==== Listed records ====
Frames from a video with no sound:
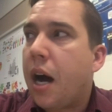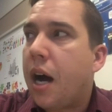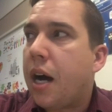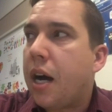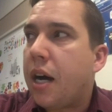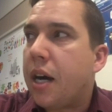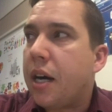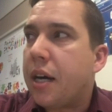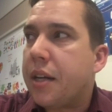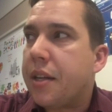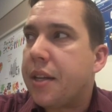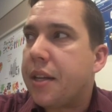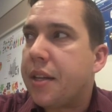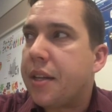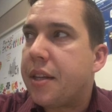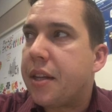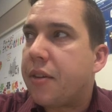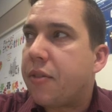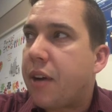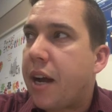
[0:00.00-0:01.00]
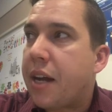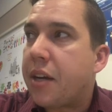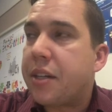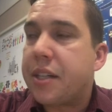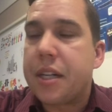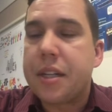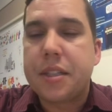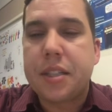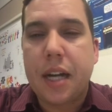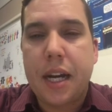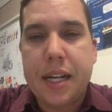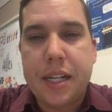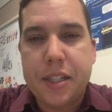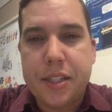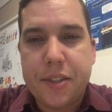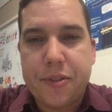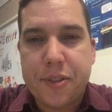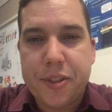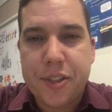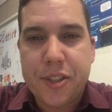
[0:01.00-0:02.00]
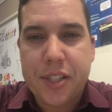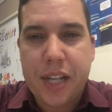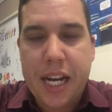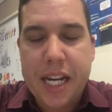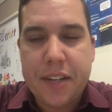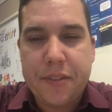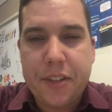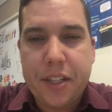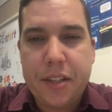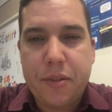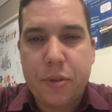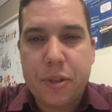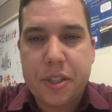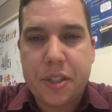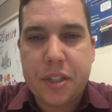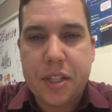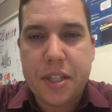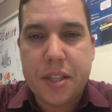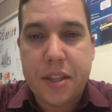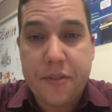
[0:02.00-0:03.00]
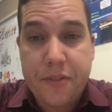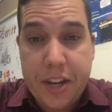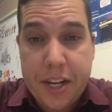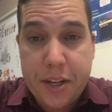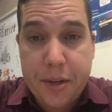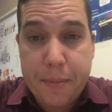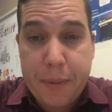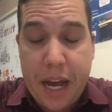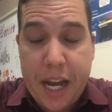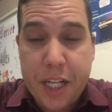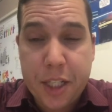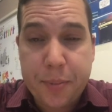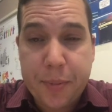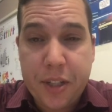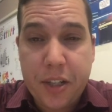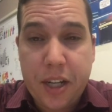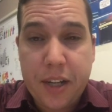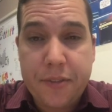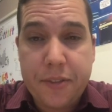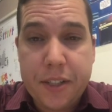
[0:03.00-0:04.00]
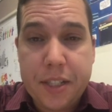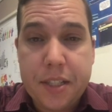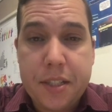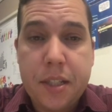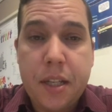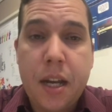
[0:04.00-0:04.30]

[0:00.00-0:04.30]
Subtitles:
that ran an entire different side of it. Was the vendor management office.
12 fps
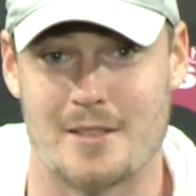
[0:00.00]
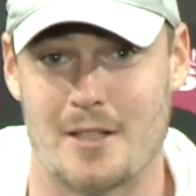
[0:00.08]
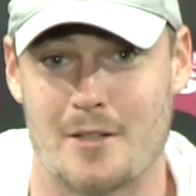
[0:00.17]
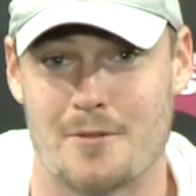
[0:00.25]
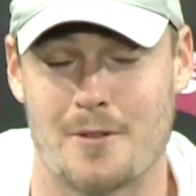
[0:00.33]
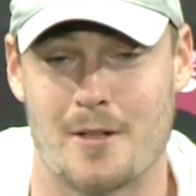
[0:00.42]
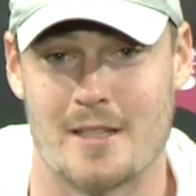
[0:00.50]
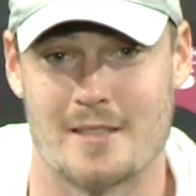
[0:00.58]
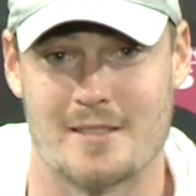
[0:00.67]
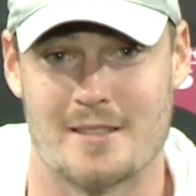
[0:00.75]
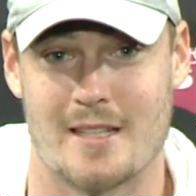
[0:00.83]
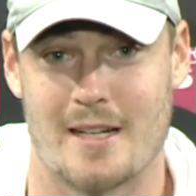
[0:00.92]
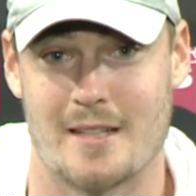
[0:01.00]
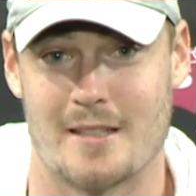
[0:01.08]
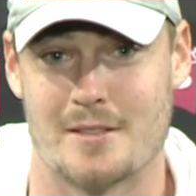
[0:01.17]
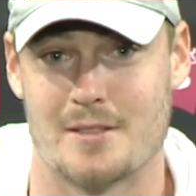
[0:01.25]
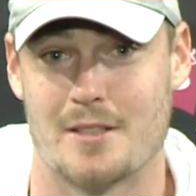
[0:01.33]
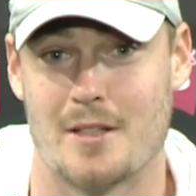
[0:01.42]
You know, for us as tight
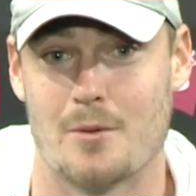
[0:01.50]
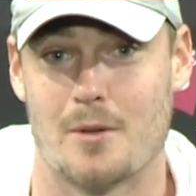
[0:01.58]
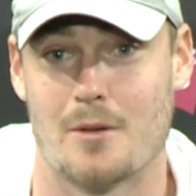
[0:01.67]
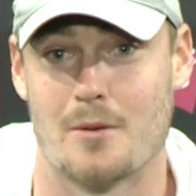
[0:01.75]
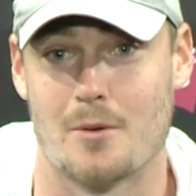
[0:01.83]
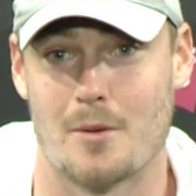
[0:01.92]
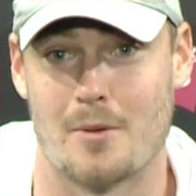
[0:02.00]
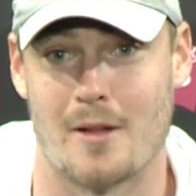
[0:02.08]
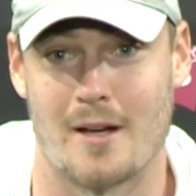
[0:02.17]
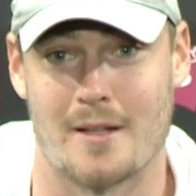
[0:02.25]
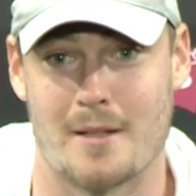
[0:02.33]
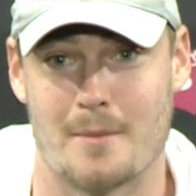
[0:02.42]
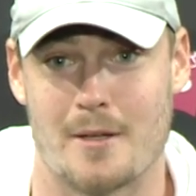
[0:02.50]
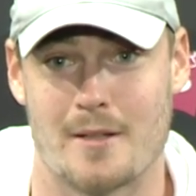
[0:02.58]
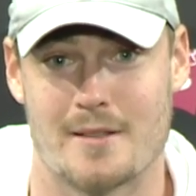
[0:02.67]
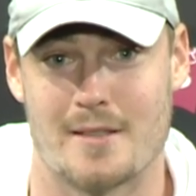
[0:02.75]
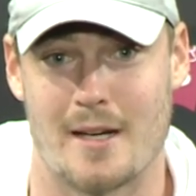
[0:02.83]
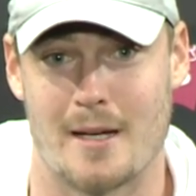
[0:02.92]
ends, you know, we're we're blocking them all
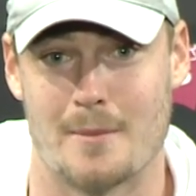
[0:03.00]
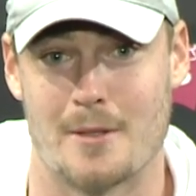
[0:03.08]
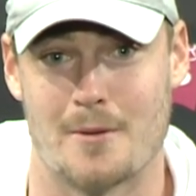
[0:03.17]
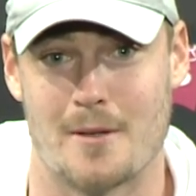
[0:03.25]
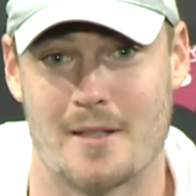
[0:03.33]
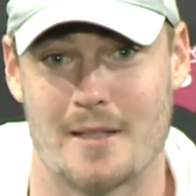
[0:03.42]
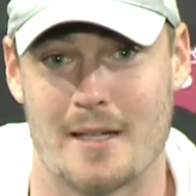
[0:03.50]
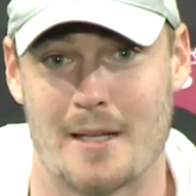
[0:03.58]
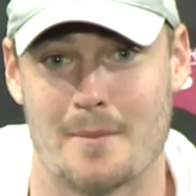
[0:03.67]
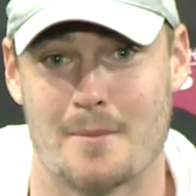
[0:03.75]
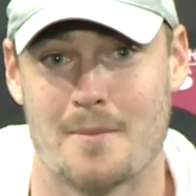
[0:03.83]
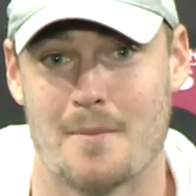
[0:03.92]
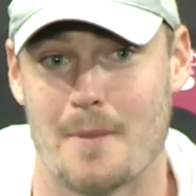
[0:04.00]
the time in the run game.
====
> About this exercise:
Copy the records shown above in their entirety and exactly; images are to be left out.

> Solution to the problem:
Frames from a video with no sound:
[0:00.00-0:01.00]
[0:01.00-0:02.00]
[0:02.00-0:03.00]
[0:03.00-0:04.00]
[0:04.00-0:04.30]

[0:00.00-0:04.30]
Subtitles:
that ran an entire different side of it. Was the vendor management office.
12 fps
[0:00.00]
[0:00.08]
[0:00.17]
[0:00.25]
[0:00.33]
[0:00.42]
[0:00.50]
[0:00.58]
[0:00.67]
[0:00.75]
[0:00.83]
[0:00.92]
[0:01.00]
[0:01.08]
[0:01.17]
[0:01.25]
[0:01.33]
[0:01.42]
You know, for us as tight
[0:01.50]
[0:01.58]
[0:01.67]
[0:01.75]
[0:01.83]
[0:01.92]
[0:02.00]
[0:02.08]
[0:02.17]
[0:02.25]
[0:02.33]
[0:02.42]
[0:02.50]
[0:02.58]
[0:02.67]
[0:02.75]
[0:02.83]
[0:02.92]
ends, you know, we're we're blocking them all
[0:03.00]
[0:03.08]
[0:03.17]
[0:03.25]
[0:03.33]
[0:03.42]
[0:03.50]
[0:03.58]
[0:03.67]
[0:03.75]
[0:03.83]
[0:03.92]
[0:04.00]
the time in the run game.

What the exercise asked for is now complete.